= TASK TO CARRY OUT =
Where an entry holds an image, leave the image out; otherwise reproduce the entry exactly.

= DATA SECTION =
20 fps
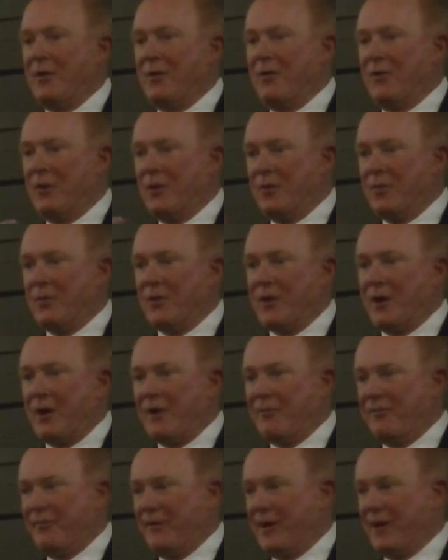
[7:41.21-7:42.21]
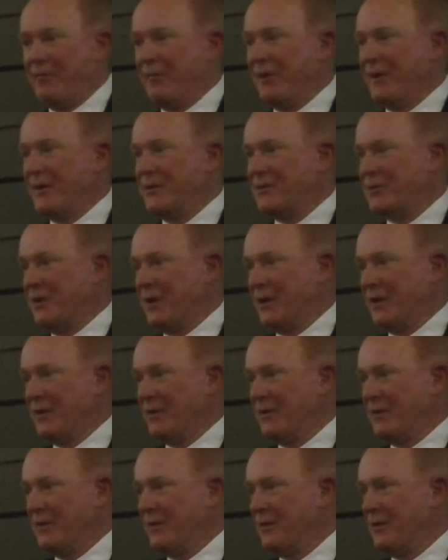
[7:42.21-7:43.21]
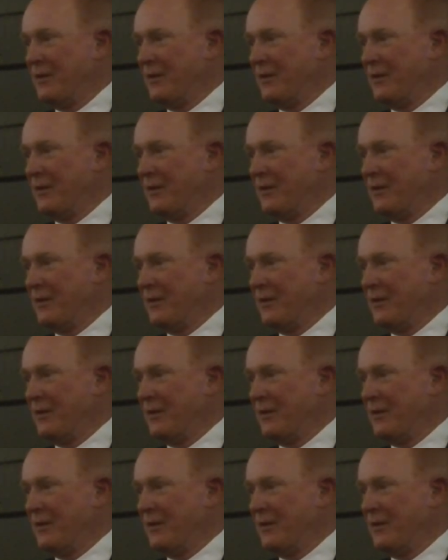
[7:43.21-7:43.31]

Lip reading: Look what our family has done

= RESPONSE BELOW =
20 fps
[7:41.21-7:42.21]
[7:42.21-7:43.21]
[7:43.21-7:43.31]

Lip reading: Look what our family has done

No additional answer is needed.